▶ [Task statement]: I would like the records restated word for word, without the pictures.

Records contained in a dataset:
+++
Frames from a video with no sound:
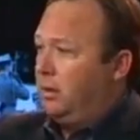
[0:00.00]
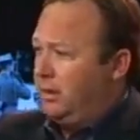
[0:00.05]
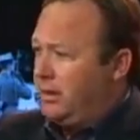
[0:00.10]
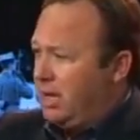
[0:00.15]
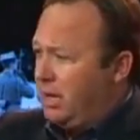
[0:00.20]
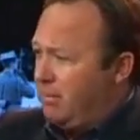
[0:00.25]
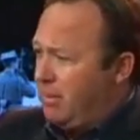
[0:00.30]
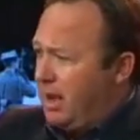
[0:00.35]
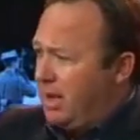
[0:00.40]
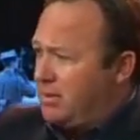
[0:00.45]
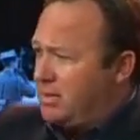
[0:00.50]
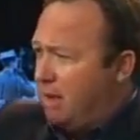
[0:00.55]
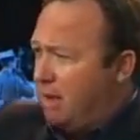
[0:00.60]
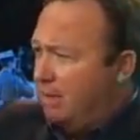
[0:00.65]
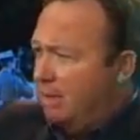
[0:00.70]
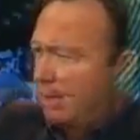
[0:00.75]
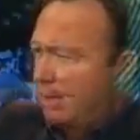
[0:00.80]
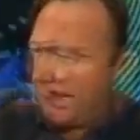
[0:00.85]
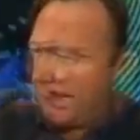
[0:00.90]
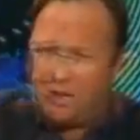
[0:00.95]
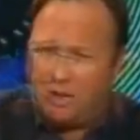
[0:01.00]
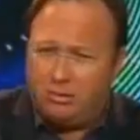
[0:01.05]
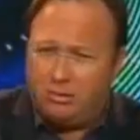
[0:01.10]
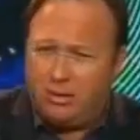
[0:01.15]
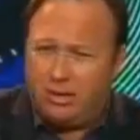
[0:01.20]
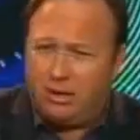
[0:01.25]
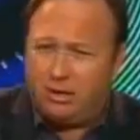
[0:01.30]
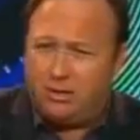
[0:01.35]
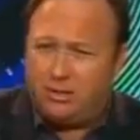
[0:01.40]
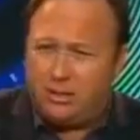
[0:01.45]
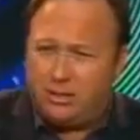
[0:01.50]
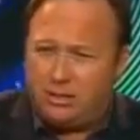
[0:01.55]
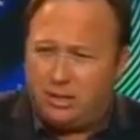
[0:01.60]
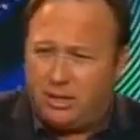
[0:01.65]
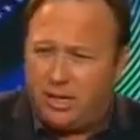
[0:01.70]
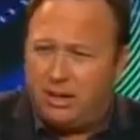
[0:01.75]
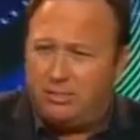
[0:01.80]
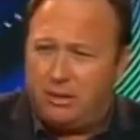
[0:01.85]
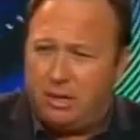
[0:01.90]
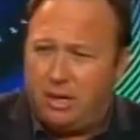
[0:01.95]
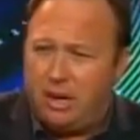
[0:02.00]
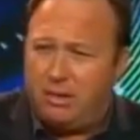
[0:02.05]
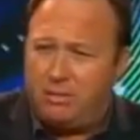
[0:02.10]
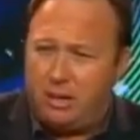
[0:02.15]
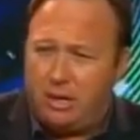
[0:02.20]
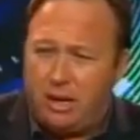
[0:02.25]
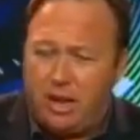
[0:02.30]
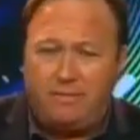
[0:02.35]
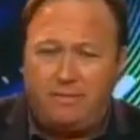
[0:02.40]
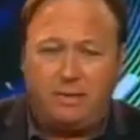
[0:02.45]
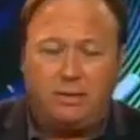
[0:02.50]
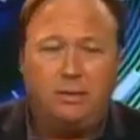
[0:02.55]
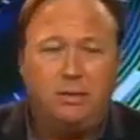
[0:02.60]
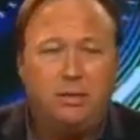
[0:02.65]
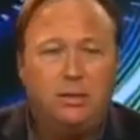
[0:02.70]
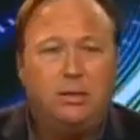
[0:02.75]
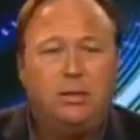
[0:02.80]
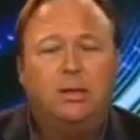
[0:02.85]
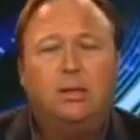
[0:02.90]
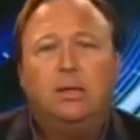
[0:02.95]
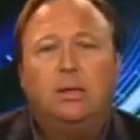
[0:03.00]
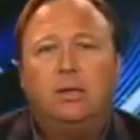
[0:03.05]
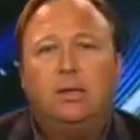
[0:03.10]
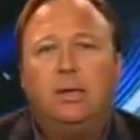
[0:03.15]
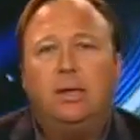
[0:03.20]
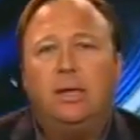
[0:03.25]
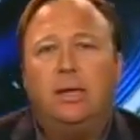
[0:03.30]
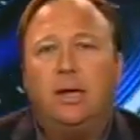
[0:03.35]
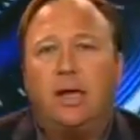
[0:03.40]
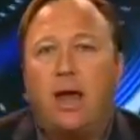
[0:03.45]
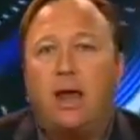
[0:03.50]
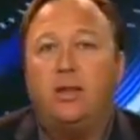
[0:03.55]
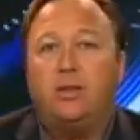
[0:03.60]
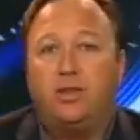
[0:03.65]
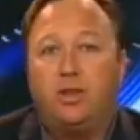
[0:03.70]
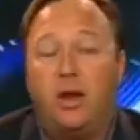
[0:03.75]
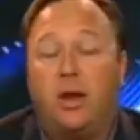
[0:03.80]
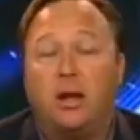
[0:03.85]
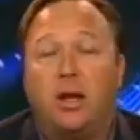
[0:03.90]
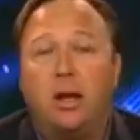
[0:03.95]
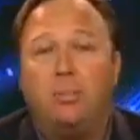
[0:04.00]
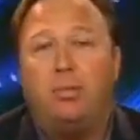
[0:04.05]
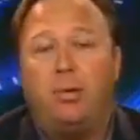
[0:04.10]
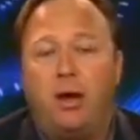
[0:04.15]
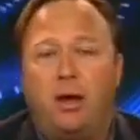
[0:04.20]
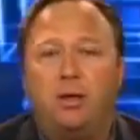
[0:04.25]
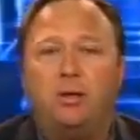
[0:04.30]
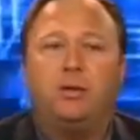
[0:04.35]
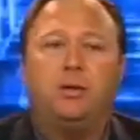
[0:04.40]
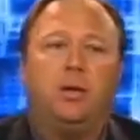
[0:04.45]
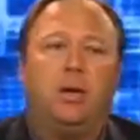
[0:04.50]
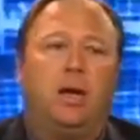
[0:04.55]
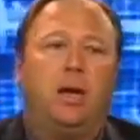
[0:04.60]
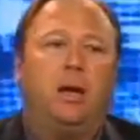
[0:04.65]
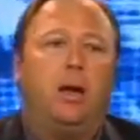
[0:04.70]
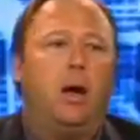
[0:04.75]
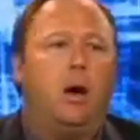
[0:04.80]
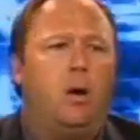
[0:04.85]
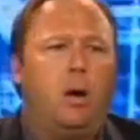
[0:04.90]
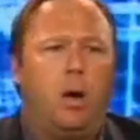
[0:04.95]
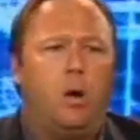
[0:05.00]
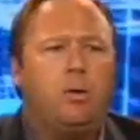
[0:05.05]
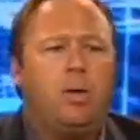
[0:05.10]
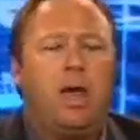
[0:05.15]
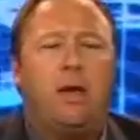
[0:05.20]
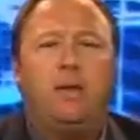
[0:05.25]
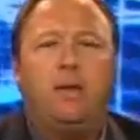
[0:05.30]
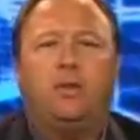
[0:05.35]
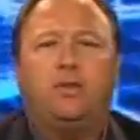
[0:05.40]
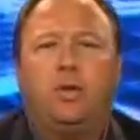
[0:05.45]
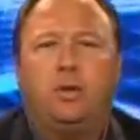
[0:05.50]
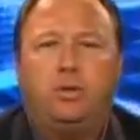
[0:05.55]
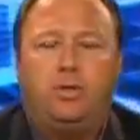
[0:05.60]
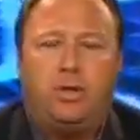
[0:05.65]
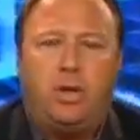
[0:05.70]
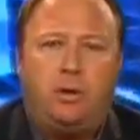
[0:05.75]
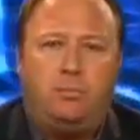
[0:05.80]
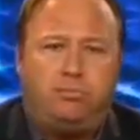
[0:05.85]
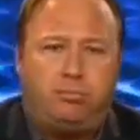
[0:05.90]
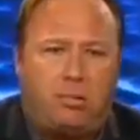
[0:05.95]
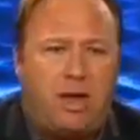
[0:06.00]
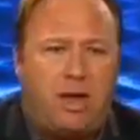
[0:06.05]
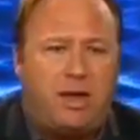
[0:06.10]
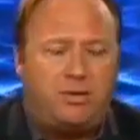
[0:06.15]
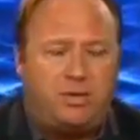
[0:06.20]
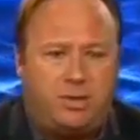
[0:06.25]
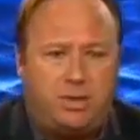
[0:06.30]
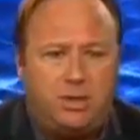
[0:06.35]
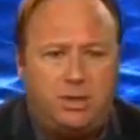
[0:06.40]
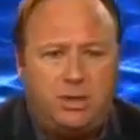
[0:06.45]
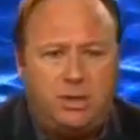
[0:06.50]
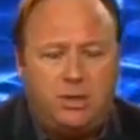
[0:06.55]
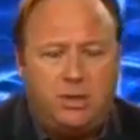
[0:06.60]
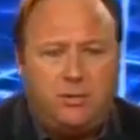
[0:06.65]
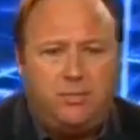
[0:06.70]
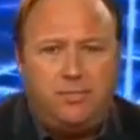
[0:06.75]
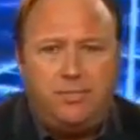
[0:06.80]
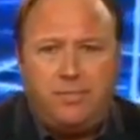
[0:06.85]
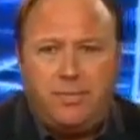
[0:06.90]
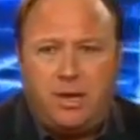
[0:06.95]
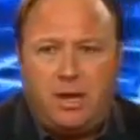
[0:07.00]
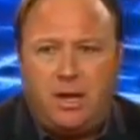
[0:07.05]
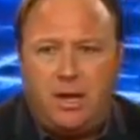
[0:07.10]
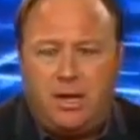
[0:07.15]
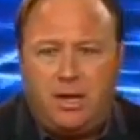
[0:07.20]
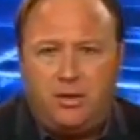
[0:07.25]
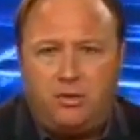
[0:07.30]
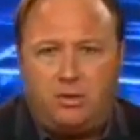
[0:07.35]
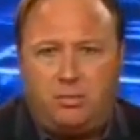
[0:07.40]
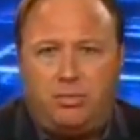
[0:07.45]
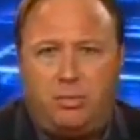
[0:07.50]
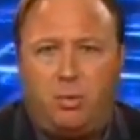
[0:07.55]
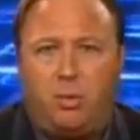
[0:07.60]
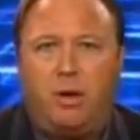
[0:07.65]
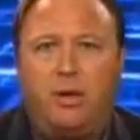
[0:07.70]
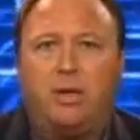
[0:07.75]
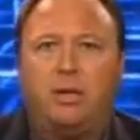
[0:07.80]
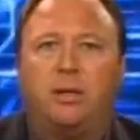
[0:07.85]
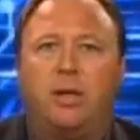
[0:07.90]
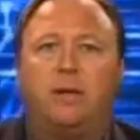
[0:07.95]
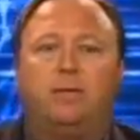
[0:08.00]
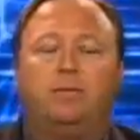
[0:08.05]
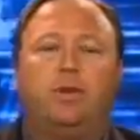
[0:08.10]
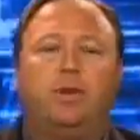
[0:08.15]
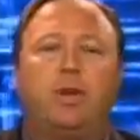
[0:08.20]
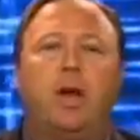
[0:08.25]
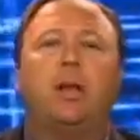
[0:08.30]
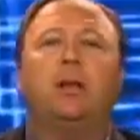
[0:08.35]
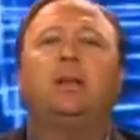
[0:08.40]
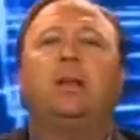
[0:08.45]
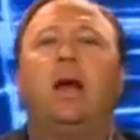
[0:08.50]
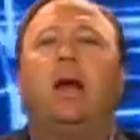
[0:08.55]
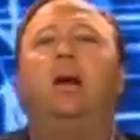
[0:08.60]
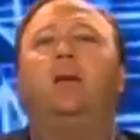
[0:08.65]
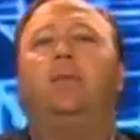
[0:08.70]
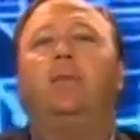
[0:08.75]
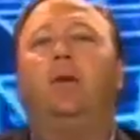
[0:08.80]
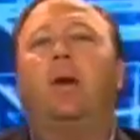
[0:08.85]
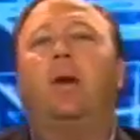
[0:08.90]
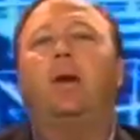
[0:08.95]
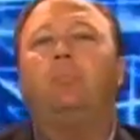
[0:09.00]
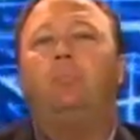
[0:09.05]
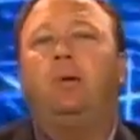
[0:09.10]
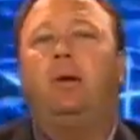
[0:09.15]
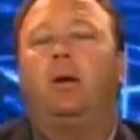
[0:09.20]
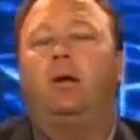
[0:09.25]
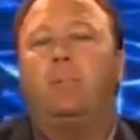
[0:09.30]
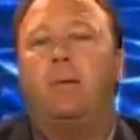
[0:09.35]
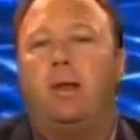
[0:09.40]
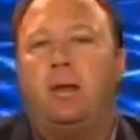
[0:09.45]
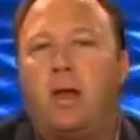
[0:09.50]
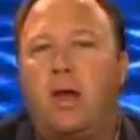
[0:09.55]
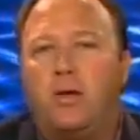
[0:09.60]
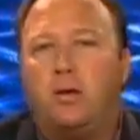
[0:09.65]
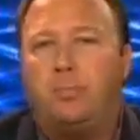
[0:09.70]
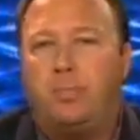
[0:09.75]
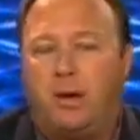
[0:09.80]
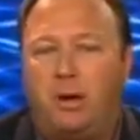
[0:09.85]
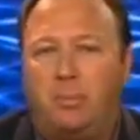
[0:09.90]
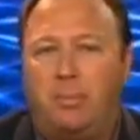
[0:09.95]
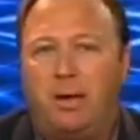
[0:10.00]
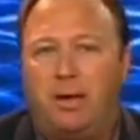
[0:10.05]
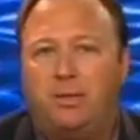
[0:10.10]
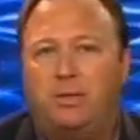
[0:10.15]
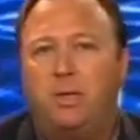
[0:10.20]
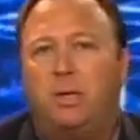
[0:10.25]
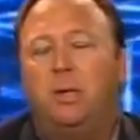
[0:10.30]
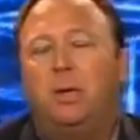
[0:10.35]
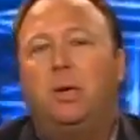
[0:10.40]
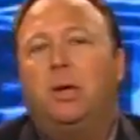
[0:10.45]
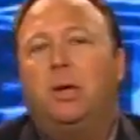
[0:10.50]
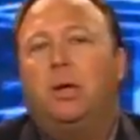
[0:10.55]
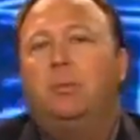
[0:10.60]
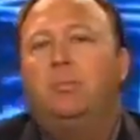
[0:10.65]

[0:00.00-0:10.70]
looking at my atomic clock over there, it says 11/11/11, and it kind of snuck up on us. Yeah, the Associated Press is reporting that they've shut down the Great Pyramid and other pyramids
+++
▶ [Solved exercise]:
Frames from a video with no sound:
[0:00.00]
[0:00.05]
[0:00.10]
[0:00.15]
[0:00.20]
[0:00.25]
[0:00.30]
[0:00.35]
[0:00.40]
[0:00.45]
[0:00.50]
[0:00.55]
[0:00.60]
[0:00.65]
[0:00.70]
[0:00.75]
[0:00.80]
[0:00.85]
[0:00.90]
[0:00.95]
[0:01.00]
[0:01.05]
[0:01.10]
[0:01.15]
[0:01.20]
[0:01.25]
[0:01.30]
[0:01.35]
[0:01.40]
[0:01.45]
[0:01.50]
[0:01.55]
[0:01.60]
[0:01.65]
[0:01.70]
[0:01.75]
[0:01.80]
[0:01.85]
[0:01.90]
[0:01.95]
[0:02.00]
[0:02.05]
[0:02.10]
[0:02.15]
[0:02.20]
[0:02.25]
[0:02.30]
[0:02.35]
[0:02.40]
[0:02.45]
[0:02.50]
[0:02.55]
[0:02.60]
[0:02.65]
[0:02.70]
[0:02.75]
[0:02.80]
[0:02.85]
[0:02.90]
[0:02.95]
[0:03.00]
[0:03.05]
[0:03.10]
[0:03.15]
[0:03.20]
[0:03.25]
[0:03.30]
[0:03.35]
[0:03.40]
[0:03.45]
[0:03.50]
[0:03.55]
[0:03.60]
[0:03.65]
[0:03.70]
[0:03.75]
[0:03.80]
[0:03.85]
[0:03.90]
[0:03.95]
[0:04.00]
[0:04.05]
[0:04.10]
[0:04.15]
[0:04.20]
[0:04.25]
[0:04.30]
[0:04.35]
[0:04.40]
[0:04.45]
[0:04.50]
[0:04.55]
[0:04.60]
[0:04.65]
[0:04.70]
[0:04.75]
[0:04.80]
[0:04.85]
[0:04.90]
[0:04.95]
[0:05.00]
[0:05.05]
[0:05.10]
[0:05.15]
[0:05.20]
[0:05.25]
[0:05.30]
[0:05.35]
[0:05.40]
[0:05.45]
[0:05.50]
[0:05.55]
[0:05.60]
[0:05.65]
[0:05.70]
[0:05.75]
[0:05.80]
[0:05.85]
[0:05.90]
[0:05.95]
[0:06.00]
[0:06.05]
[0:06.10]
[0:06.15]
[0:06.20]
[0:06.25]
[0:06.30]
[0:06.35]
[0:06.40]
[0:06.45]
[0:06.50]
[0:06.55]
[0:06.60]
[0:06.65]
[0:06.70]
[0:06.75]
[0:06.80]
[0:06.85]
[0:06.90]
[0:06.95]
[0:07.00]
[0:07.05]
[0:07.10]
[0:07.15]
[0:07.20]
[0:07.25]
[0:07.30]
[0:07.35]
[0:07.40]
[0:07.45]
[0:07.50]
[0:07.55]
[0:07.60]
[0:07.65]
[0:07.70]
[0:07.75]
[0:07.80]
[0:07.85]
[0:07.90]
[0:07.95]
[0:08.00]
[0:08.05]
[0:08.10]
[0:08.15]
[0:08.20]
[0:08.25]
[0:08.30]
[0:08.35]
[0:08.40]
[0:08.45]
[0:08.50]
[0:08.55]
[0:08.60]
[0:08.65]
[0:08.70]
[0:08.75]
[0:08.80]
[0:08.85]
[0:08.90]
[0:08.95]
[0:09.00]
[0:09.05]
[0:09.10]
[0:09.15]
[0:09.20]
[0:09.25]
[0:09.30]
[0:09.35]
[0:09.40]
[0:09.45]
[0:09.50]
[0:09.55]
[0:09.60]
[0:09.65]
[0:09.70]
[0:09.75]
[0:09.80]
[0:09.85]
[0:09.90]
[0:09.95]
[0:10.00]
[0:10.05]
[0:10.10]
[0:10.15]
[0:10.20]
[0:10.25]
[0:10.30]
[0:10.35]
[0:10.40]
[0:10.45]
[0:10.50]
[0:10.55]
[0:10.60]
[0:10.65]

[0:00.00-0:10.70]
looking at my atomic clock over there, it says 11/11/11, and it kind of snuck up on us. Yeah, the Associated Press is reporting that they've shut down the Great Pyramid and other pyramids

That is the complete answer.